7. Create our TFRecords files 🔮 *

  1. Create TFRecords from your image files, rather than training from raw-images (optimization)
    !python dataset_tool.py create_from_images_raw --res_log2=8 ./dataset/dataset_name ./raw_datasets/dataset-name/
    
    • you should see raw-dataset TFRecords file
    • (base) stylegan-ver: 1

Notes

  • Detailed instruction for training your stylegan2 skyflynil notes

    • Instead of image size of 2^n * 2^n, now you can process your image size as of (min_h x 2^n) X (min_w * 2^n) naturally. For example, 640x384, min_h = 5, min_w =3, n=7. Please make sure all your raw images are preprocessed to the exact same size. To reduce the training set size, JPEG format is preferred.

    • For image size 1280x768 (hxw), you may choose (min_h, min_w, res_log2) as (10, 6, 7) or (5, 3, 8) , the latter setup is preferred due to deeper and smaller network, change res_log2 argument for dataset creation and training accordingly.

  • For information on installing your anaconda environment check out the video StyleGAN2 installation on GCP 🎥

  • Documentation link to listing out your anaconda environments on Terminal

8. Upload & Transfer Learn from a new model 📙 *

  • If your dataset are 🎨 images with dimensions 1200px by 768px, or 768px by 1200px (non-square) you must transfer learn from a model trained on those dimensions.
  • The model that is default set in transfer learning is 1024px by 1024ox.
  • You can't transfer learn if the size of your model and the size of your dataset don't match.
  1. Setup Results Folder 📁 to Ignore ("rename") 🚫 Square Model *
mv results/00000-pretrained/network-snapshot-1000.pkl results/00000-pretrained/network-snapshot-1000.pkl-ignore
  1. Get the sharable link to your non-square model pre-trained .pkl file on Google Drive and Gdown the file into the results folder.
gdown --id id-ofyour-pkl-file

9. Train Model ⚙️ *

!python run_training.py --num-gpus=1 --data-dir=./dataset --config=config-f --dataset=your_dataset_name --mirror-augment=true --metric=none --total-kimg=20000 --min-h=5 --min-w=3 --res-log2=8 --result-dir="/content/drive/My Drive/stylegan2/results"

Notes

  • data-dir should always point to the parent of your parent directory of your TFRecords folder.
  • config use config-e (512px) or config-f (1024px), it depends on the size of the image your are outputting to.
  • dataset input the name of your dataset folder 📁
  • total kimages 20000
  • res-log2 means it is a power of 2
    • so the model will multiply log2-8 by min-width=5 and min-height=2
    • which gives us our 1280px by 768px training dimensions.
      • width: 2^6*2 = 768
      • height=2^8*5 1200
  • This repo recommends that if you are doing 128 it recommends you use 7
    • Because that 8th channel although it makes the network a little bit deeper it makes it smaller overall
  • ⚠️ You can’t do a 16:9 or 720p aspect ratios.

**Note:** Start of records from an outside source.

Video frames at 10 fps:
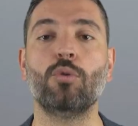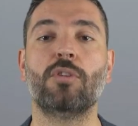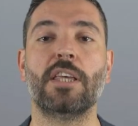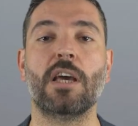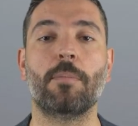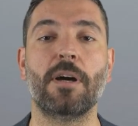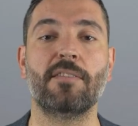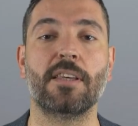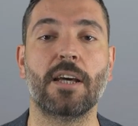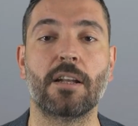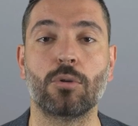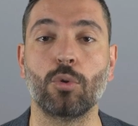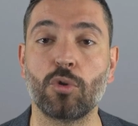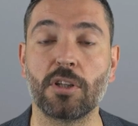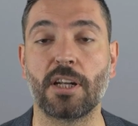yüzden yapay zekanın
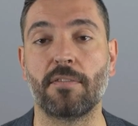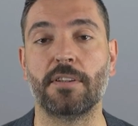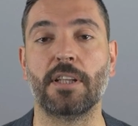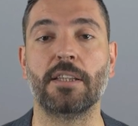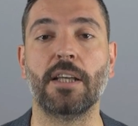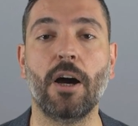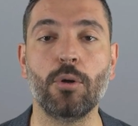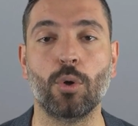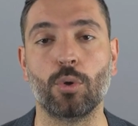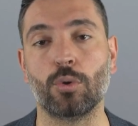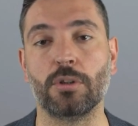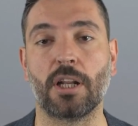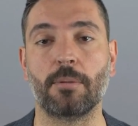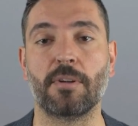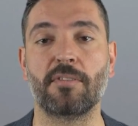Rusya tarafından daha yoğun
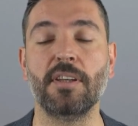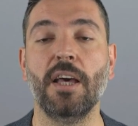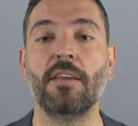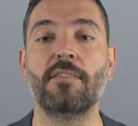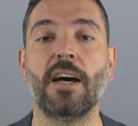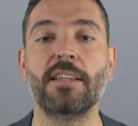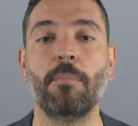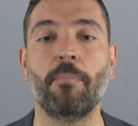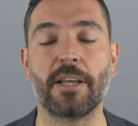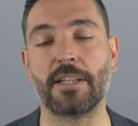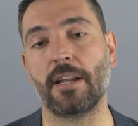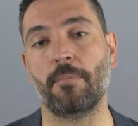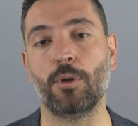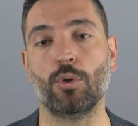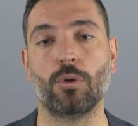kullanılması zaten
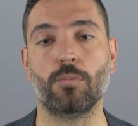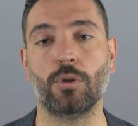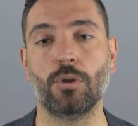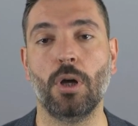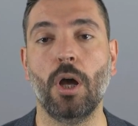beklenen bir durumdu.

10. Check on Your Training 👀 *

Notes:

  1. We are ready to start training, it will display that is is training from your last 🌵 .pkl file

enter image description here

  • Its might be a bit slower the first time on the same machine because it is caching some files.
  • Data shape = [3, 1280, 768] 📐
  • Dynamic range = [0, 255] 🚥
    • Range 0-255 256 the size that we can work with loading networks
  1. Custom Cuda commands compile
    • (2- 5 minute wait) 🕓
    • Outputting the architecture

enter image description here

enter image description here 3. To confirm ✅, terminal should output process above 👆

  • Building Tensorflow graph
  • Training for 20 kimages
  • You will produce an initial 🌵 .pkl file from its current status.
  • Outputting pickling up from the same image
  • Size of the mini-batches
  • Size of gpumem is how much memory the training is using. (underestimates)
  • Warning: ⚠️ might throw error if the datasets TFRecords file is not the right shape.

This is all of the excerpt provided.